Solved: Layer 3 switch and ACL

maniac79 · ‎08-17-2022

Hello,

I am using a layer 3 switch as the Edge router for my ISP connection.

I've created 2 vlans, one for the WAN with the transport block a /30 and then another vlan for the LAN side which is a /26

Here is what I've created.

interface Vlan10
description WAN
ip address 12.0.0.94 255.255.255.252
!
interface Vlan20
description LAN
ip address 12.1.1.129 255.255.255.192
ip access-group Block-Stuff out

Then I've made an ACL that block basic ports and placed it on the vlan20 interface.

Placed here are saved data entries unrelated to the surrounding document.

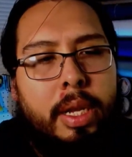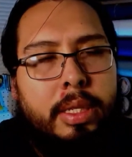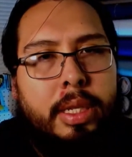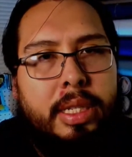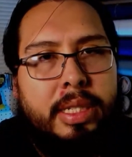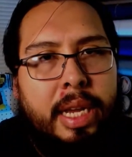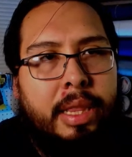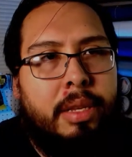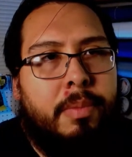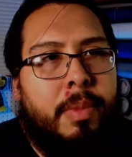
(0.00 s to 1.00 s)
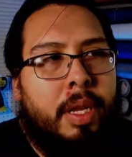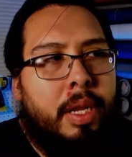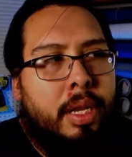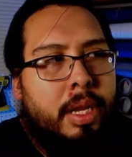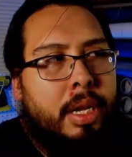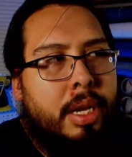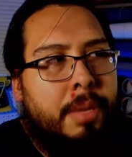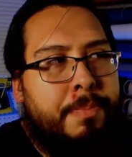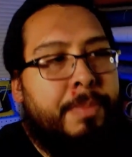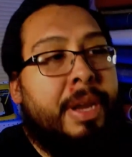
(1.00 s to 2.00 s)
design them.
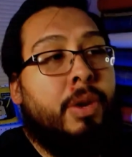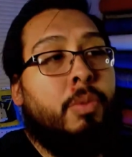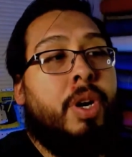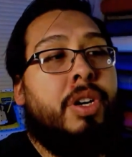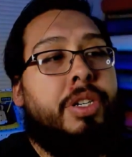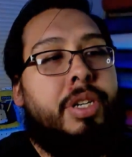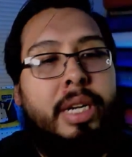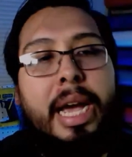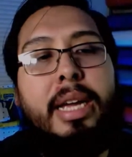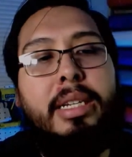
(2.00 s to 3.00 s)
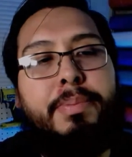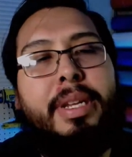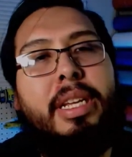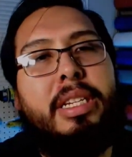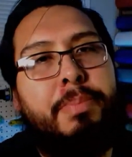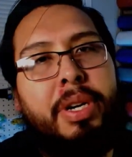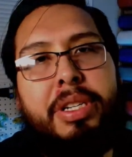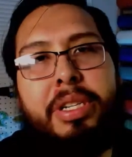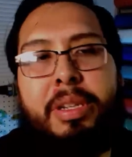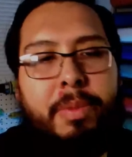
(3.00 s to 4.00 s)
But my new merch, guys, please
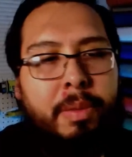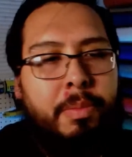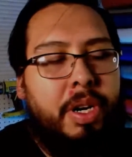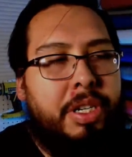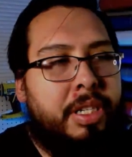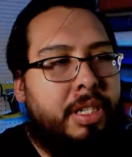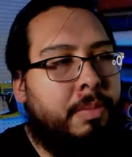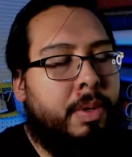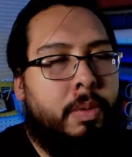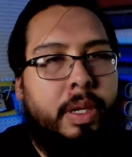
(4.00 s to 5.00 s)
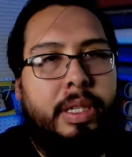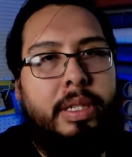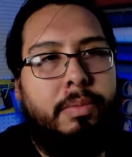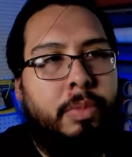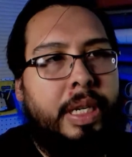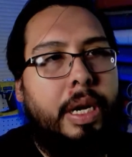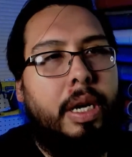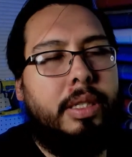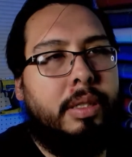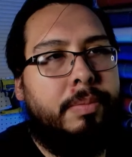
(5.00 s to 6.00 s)
purchase some of the merch. It's gonna be really, really
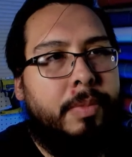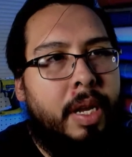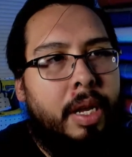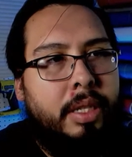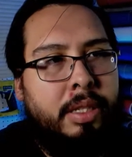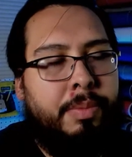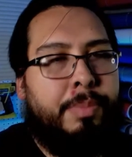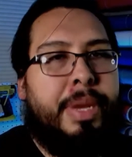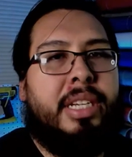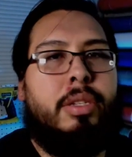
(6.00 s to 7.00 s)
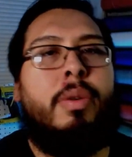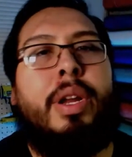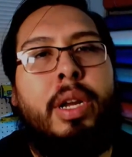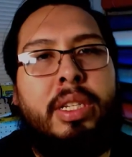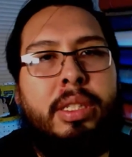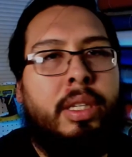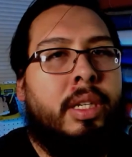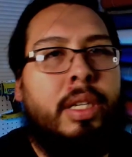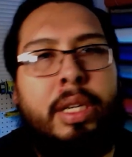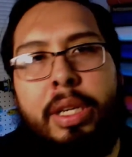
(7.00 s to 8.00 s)
awesome. It's gonna be based around
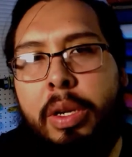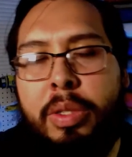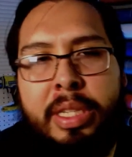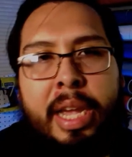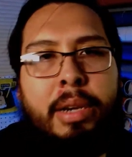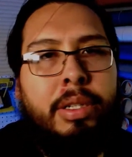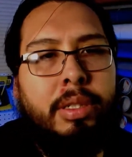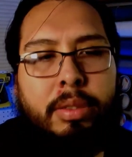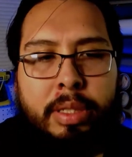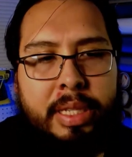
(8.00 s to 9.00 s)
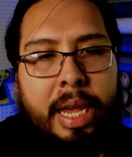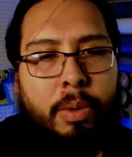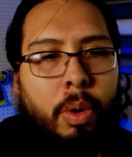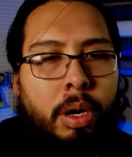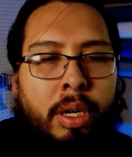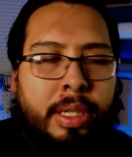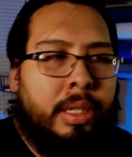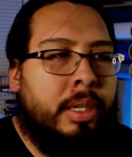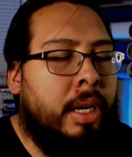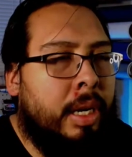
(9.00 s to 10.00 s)
hustling and side work
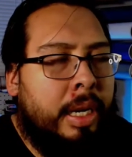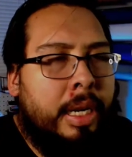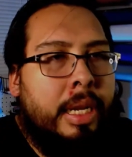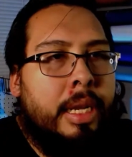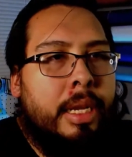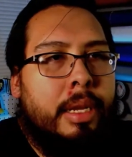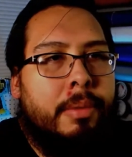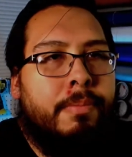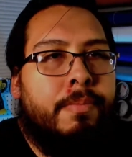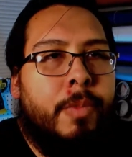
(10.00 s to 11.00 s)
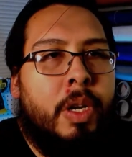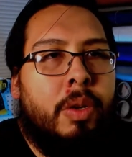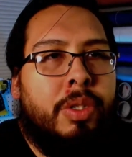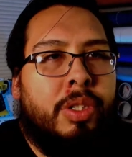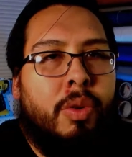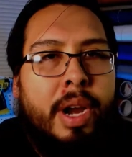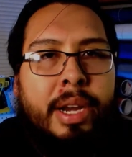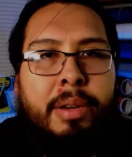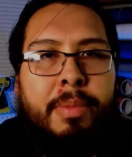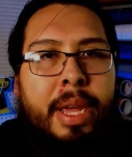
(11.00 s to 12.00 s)
and just
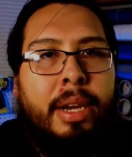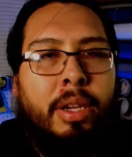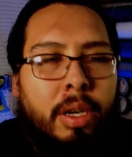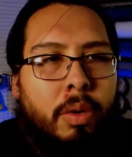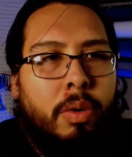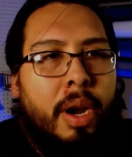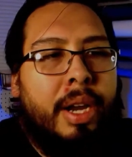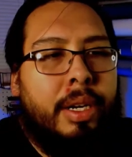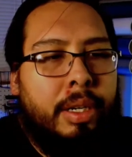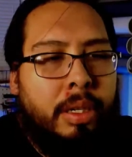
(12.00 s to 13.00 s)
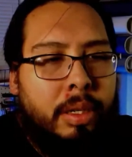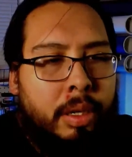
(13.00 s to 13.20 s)
grinding, man. Good old grinding.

I've got devices plugged into other ports on the switch with public IP addresses and put the port on vlan 20. However my ACL does not seem to work. Any advice? I've used this config numerous times, but typically on a router where I use a layer 2 switch to break out the Public range.

Thank you

Karsten Iwen · ‎08-18-2022

Great if this works. But I still would consider moving the ACL to VLAN 10 in the incoming direction or even add the ACL to the L2-switchport where the internet connects. There you filter earlier in the packet-flow and you can also control the packets that are send to the switch.

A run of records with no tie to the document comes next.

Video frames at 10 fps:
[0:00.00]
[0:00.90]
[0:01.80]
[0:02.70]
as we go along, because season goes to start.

View solution in original post

maniac79 · ‎08-17-2022

Nevermind, found a typo my ACL is Block_Stuff out and not Block-Stuff

Karsten Iwen · ‎08-18-2022

Great if this works. But I still would consider moving the ACL to VLAN 10 in the incoming direction or even add the ACL to the L2-switchport where the internet connects. There you filter earlier in the packet-flow and you can also control the packets that are send to the switch.